Questions: Bacterial Flagella, Motility, and Chemotaxis
5 questions to test your understanding
Score: 0 / 5
Question 1 Multiple Choice
A single E. coli cell is placed in a solution where glucose concentration is uniform but rising steadily everywhere. Despite swimming in any random direction, the cell runs longer and tumbles less. What explains this?
AThe cell senses a spatial concentration gradient across its body length and swims toward the higher-concentration end
BThe cell detects a temporal increase in glucose concentration and suppresses tumbling regardless of swimming direction
CHigher glucose provides more energy to the flagellar motor, increasing rotation speed and reducing tumble frequency
DUniform glucose saturates all chemoreceptors symmetrically, locking the flagellar motor in the CCW (run) state
Bacteria are too small to detect spatial gradients — the concentration difference across a single cell is far below noise threshold. Instead, chemotaxis is a temporal comparison: the cell compares current attractant concentration to what it was a few seconds ago. A rising concentration signal (regardless of direction) is interpreted as 'swimming productively' and suppresses tumbling. The adaptation system (CheR/CheB) resets the baseline after a few seconds, which is why this is a comparison to the recent past rather than an absolute concentration measurement.
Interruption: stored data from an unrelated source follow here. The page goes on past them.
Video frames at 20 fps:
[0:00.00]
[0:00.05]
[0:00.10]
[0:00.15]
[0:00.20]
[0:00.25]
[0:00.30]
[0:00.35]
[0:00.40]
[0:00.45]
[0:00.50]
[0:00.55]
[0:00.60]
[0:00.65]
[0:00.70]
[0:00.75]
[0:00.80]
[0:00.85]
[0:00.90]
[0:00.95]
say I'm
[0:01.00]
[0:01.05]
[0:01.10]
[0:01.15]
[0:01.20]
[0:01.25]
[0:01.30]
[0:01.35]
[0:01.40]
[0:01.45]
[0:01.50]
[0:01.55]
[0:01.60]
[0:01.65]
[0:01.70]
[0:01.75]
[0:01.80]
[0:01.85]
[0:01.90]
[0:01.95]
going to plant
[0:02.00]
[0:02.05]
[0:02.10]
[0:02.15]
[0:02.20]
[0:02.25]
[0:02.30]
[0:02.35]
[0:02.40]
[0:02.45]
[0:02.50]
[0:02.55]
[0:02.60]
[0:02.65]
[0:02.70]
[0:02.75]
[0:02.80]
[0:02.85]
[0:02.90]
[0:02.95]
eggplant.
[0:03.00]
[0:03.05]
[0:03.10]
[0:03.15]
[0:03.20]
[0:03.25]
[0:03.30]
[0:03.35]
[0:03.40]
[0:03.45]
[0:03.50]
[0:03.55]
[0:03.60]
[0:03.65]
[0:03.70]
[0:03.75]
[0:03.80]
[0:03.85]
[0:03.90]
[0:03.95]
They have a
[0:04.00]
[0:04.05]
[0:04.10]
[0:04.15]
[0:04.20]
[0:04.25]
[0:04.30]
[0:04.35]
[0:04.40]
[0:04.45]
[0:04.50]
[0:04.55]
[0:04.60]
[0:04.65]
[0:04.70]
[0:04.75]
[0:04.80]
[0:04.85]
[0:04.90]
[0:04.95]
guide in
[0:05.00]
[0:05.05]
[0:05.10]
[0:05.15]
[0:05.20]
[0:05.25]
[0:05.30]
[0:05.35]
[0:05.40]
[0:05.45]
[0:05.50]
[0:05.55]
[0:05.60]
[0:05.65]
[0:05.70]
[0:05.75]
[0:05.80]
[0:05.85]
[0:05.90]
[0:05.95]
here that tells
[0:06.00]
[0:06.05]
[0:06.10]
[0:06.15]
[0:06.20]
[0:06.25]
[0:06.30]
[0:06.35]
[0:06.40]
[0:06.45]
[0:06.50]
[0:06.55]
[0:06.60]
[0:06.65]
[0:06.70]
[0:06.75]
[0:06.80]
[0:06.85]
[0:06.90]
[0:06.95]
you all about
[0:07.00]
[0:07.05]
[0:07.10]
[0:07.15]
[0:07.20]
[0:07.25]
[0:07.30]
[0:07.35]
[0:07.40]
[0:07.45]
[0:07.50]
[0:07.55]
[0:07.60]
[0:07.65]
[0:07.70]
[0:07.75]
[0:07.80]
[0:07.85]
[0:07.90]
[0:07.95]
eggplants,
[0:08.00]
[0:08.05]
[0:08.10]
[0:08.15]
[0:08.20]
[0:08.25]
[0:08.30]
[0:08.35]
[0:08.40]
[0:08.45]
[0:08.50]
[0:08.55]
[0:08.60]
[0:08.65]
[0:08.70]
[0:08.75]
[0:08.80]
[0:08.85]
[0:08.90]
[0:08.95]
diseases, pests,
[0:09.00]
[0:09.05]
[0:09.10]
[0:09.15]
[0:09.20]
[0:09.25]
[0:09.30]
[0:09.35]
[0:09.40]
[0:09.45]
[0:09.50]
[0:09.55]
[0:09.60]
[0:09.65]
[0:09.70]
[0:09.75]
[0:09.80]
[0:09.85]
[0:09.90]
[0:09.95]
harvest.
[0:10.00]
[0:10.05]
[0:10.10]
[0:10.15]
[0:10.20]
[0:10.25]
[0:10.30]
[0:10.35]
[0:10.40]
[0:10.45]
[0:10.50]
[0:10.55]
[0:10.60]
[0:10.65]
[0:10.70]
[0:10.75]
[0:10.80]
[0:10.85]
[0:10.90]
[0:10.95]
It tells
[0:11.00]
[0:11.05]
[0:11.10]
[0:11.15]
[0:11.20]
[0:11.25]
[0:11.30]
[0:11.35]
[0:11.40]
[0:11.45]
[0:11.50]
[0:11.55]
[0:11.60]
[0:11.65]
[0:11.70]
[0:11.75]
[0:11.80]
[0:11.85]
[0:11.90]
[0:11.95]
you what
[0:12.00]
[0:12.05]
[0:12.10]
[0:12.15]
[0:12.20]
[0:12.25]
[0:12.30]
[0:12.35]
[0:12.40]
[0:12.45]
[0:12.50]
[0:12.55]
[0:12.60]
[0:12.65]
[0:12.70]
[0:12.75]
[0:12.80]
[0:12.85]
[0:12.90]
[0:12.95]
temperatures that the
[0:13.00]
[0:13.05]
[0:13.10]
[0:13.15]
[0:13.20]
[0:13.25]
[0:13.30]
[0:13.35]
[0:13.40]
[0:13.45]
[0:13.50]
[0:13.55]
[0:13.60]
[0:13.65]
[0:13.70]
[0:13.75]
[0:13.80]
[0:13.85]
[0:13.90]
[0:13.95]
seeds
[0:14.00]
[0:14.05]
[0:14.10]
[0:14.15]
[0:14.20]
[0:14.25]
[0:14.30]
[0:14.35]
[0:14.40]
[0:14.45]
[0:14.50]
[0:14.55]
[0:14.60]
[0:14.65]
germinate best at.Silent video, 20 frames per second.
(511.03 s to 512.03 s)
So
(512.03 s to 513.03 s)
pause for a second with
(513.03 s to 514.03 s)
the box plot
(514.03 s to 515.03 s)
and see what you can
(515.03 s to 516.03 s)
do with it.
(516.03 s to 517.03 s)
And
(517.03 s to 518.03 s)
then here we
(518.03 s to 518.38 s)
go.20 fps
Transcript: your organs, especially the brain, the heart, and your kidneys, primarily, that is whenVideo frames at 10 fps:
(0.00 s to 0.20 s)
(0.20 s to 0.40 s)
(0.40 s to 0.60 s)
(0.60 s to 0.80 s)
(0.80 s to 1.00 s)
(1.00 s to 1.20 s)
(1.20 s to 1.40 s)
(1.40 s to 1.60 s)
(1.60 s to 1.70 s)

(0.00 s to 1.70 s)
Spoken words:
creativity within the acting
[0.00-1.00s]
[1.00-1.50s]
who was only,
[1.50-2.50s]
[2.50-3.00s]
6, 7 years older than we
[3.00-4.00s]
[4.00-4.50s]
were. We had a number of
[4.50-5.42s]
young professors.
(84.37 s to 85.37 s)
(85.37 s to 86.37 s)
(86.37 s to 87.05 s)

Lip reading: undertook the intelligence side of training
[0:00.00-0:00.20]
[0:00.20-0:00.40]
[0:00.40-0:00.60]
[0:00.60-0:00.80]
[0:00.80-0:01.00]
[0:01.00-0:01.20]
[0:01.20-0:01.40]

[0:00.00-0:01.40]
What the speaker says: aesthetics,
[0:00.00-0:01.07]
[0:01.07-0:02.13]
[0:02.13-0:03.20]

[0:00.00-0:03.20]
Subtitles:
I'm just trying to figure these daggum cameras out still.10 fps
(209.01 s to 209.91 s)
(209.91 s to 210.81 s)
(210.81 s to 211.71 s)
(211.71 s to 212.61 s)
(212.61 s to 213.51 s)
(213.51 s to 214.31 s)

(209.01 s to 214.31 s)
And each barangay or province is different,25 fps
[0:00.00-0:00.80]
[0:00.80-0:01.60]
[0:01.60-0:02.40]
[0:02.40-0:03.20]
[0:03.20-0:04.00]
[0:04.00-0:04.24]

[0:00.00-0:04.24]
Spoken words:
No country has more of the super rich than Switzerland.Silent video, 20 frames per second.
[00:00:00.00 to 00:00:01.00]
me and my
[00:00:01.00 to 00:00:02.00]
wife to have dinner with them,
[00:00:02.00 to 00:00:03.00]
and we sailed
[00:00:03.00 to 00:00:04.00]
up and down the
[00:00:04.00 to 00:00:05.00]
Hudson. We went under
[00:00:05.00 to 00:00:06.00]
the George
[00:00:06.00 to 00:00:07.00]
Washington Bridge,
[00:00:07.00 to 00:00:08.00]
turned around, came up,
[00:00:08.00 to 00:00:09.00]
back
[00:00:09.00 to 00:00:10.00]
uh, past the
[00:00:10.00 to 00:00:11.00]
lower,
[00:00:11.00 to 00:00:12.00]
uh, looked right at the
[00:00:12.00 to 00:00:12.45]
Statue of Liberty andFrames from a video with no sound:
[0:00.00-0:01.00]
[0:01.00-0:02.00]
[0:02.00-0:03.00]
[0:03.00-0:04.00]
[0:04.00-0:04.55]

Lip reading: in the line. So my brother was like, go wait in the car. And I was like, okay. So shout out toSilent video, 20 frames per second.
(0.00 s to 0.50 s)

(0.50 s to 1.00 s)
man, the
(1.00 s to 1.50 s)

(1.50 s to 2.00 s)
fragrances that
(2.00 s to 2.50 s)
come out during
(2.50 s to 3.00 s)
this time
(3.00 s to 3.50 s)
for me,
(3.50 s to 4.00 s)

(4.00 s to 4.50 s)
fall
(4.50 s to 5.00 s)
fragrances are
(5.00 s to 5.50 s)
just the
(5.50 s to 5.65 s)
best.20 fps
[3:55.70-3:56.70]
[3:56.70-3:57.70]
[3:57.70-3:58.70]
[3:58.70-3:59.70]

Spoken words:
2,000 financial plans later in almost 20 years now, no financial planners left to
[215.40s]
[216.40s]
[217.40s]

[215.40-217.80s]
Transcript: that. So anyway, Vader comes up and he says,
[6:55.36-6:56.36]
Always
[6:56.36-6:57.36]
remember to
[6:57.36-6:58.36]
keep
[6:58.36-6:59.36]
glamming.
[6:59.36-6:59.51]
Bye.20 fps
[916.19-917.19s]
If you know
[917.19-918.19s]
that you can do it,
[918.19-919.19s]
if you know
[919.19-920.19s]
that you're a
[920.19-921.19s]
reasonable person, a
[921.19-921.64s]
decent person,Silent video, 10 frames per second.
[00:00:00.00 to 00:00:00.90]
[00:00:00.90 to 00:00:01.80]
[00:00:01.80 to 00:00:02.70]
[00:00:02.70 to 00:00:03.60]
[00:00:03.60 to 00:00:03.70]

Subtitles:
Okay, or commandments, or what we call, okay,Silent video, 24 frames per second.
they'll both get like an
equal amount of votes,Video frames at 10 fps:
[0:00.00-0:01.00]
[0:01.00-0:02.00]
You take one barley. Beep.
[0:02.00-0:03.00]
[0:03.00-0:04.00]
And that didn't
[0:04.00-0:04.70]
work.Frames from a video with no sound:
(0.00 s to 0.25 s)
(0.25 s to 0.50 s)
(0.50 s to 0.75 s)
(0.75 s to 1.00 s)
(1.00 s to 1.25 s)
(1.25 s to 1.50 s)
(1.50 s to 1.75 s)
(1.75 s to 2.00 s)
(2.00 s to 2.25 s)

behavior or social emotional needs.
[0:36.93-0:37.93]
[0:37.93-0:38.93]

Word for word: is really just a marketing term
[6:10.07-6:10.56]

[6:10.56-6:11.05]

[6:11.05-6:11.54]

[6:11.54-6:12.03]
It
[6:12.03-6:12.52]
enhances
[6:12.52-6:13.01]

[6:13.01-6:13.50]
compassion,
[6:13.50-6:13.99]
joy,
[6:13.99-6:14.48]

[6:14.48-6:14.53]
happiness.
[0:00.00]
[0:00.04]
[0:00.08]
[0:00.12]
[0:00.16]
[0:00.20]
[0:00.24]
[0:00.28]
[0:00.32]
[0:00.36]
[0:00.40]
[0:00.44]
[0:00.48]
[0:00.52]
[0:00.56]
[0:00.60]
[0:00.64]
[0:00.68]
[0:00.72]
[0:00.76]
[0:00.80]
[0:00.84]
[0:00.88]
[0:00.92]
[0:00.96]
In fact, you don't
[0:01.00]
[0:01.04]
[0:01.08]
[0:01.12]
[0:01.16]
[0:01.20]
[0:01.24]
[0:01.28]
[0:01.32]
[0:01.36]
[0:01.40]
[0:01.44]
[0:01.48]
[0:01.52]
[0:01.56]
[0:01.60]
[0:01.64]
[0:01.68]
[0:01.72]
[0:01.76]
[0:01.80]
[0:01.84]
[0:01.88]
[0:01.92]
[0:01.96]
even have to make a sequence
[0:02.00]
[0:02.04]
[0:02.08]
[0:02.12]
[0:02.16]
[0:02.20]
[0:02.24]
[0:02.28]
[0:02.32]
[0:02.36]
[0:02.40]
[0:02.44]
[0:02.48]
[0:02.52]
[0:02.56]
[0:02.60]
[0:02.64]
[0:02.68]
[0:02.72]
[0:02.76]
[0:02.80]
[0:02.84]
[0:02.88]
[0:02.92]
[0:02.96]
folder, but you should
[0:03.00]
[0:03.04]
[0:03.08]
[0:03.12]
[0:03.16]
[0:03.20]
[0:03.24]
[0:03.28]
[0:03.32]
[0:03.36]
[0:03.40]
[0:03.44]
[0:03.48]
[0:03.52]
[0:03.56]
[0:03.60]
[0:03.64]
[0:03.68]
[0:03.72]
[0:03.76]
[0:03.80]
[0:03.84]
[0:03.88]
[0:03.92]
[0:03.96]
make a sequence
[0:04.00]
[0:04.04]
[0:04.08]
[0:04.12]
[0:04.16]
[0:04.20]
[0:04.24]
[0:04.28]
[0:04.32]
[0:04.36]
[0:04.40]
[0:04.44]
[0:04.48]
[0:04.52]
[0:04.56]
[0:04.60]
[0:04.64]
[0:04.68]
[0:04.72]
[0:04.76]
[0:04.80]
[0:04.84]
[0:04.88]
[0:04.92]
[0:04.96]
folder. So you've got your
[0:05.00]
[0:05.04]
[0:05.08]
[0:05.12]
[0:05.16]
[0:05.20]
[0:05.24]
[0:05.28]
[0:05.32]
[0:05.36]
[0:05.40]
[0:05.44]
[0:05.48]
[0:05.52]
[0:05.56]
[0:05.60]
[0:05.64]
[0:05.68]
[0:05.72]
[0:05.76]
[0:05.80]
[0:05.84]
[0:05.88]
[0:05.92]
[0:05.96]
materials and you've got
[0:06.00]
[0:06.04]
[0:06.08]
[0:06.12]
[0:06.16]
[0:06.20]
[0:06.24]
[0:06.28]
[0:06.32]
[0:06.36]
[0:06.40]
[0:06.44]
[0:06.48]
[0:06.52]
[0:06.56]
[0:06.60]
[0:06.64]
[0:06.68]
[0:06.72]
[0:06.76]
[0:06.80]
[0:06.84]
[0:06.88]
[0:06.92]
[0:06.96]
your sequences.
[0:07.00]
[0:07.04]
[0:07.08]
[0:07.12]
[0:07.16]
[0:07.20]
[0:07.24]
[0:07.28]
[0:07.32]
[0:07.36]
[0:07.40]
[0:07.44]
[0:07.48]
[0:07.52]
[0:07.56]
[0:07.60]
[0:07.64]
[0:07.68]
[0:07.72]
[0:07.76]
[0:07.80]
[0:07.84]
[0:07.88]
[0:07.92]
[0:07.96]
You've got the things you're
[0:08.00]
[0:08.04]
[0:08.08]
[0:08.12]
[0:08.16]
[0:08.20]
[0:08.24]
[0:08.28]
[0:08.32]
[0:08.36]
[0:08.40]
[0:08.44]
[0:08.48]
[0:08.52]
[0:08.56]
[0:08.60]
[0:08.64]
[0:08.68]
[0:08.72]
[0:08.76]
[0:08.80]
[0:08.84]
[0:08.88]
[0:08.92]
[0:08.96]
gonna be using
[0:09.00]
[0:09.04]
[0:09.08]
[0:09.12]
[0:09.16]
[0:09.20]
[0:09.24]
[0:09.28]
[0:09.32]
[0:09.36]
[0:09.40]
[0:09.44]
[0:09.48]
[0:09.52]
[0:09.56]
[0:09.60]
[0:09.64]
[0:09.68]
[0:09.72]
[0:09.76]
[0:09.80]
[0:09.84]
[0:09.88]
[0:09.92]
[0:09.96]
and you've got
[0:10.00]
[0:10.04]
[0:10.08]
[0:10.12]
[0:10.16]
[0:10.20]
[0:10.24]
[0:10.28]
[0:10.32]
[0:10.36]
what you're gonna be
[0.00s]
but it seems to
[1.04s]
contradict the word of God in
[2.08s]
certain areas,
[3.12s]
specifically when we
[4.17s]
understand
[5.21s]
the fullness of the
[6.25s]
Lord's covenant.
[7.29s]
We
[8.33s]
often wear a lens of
Question 2 Multiple Choice
In E. coli chemotaxis, when an attractant binds to membrane chemoreceptors, the downstream signaling sequence is:
ACheA activity is inhibited → less phospho-CheY → less clockwise (CW) flagellar rotation → longer runs
BCheA activity is increased → more phospho-CheY → less CW flagellar rotation → longer runs
CCheA activity is inhibited → less phospho-CheY → more CW flagellar rotation → more tumbles
DCheY is directly activated by the attractant → flagellar bundle dissociates → tumble
The signaling logic is: attractant binding → inhibit CheA kinase → reduce phosphorylation of CheY → less phospho-CheY at the motor switch → less CW rotation → less tumbling → longer runs. Phospho-CheY is the 'tumble signal' — when it binds the flagellar motor switch, it promotes CW rotation and bundle dispersal. Attractants suppress CheA, drain the phospho-CheY pool, and the motor defaults to CCW (run). This inverted logic (less signal = more running) ensures that the cell runs *toward* attractants and tumbles *away* from repellents.
Question 3 True / False
The bacterial flagellum generates thrust using the same bending and undulating mechanism as eukaryotic flagella, differing mainly in its energy source (proton motive force instead of ATP).
TTrue
FFalse
Answer: False
Bacterial and eukaryotic flagella are completely unrelated in structure and mechanism — a classic example of convergent evolution for a similar function. Bacterial flagella are rigid, helical filaments that rotate like propellers, driven by a rotary motor powered by proton flow. Eukaryotic flagella (and cilia) contain a '9+2' microtubule axoneme and generate movement through dynein-powered sliding of microtubule doublets — a bending/undulating mechanism driven by ATP hydrolysis. They share only the word 'flagellum' and the broad function of motility.
Question 4 True / False
The CheR/CheB receptor methylation cycle allows bacteria to respond to changes in attractant concentration rather than absolute concentration levels, enabling navigation of gradients across a wide dynamic range.
TTrue
FFalse
Answer: True
This adaptation mechanism is essential for robust chemotaxis. CheR continuously methylates MCPs (increasing their activity), while CheB (activated by phospho-CheA) demethylates them (reducing activity). After a step-change in attractant concentration, the system responds transiently and then adapts back to baseline behavior through this methylation feedback — regardless of the new absolute concentration. This means bacteria can continue responding to further increases even after adapting to a high background, allowing navigation across concentration ranges spanning many orders of magnitude.
Question 5 Short Answer
Why can't bacteria sense chemical gradients by comparing concentrations at their front versus their back, and how do they achieve directed movement toward attractants instead?
Think about your answer, then reveal below.
Model answer: A typical bacterium is only 1–2 micrometers long. The difference in attractant concentration between the front and back of the cell is far too small to detect against the noise of molecular diffusion — there is no meaningful spatial gradient signal across that distance. Instead, bacteria use temporal sensing: as they swim, they compare the current concentration to what it was a few seconds ago using the receptor methylation adaptation system as a 'molecular memory.' If concentration has increased, they suppress tumbling and keep running; if it has decreased, they tumble and randomly reorient. This biased random walk effectively navigates gradients using time rather than space.
This solution is elegant precisely because it converts a spatial problem (where is the food?) into a temporal problem (is my situation improving?). The adaptation time constant (~1–4 seconds) matches the timescale of a run, ensuring the comparison is 'recent enough' to reflect swimming direction but 'delayed enough' to span a meaningful distance. The molecular implementation — a reversible covalent modification (methylation) as memory — is one of the simplest and best-understood signal processing circuits in biology.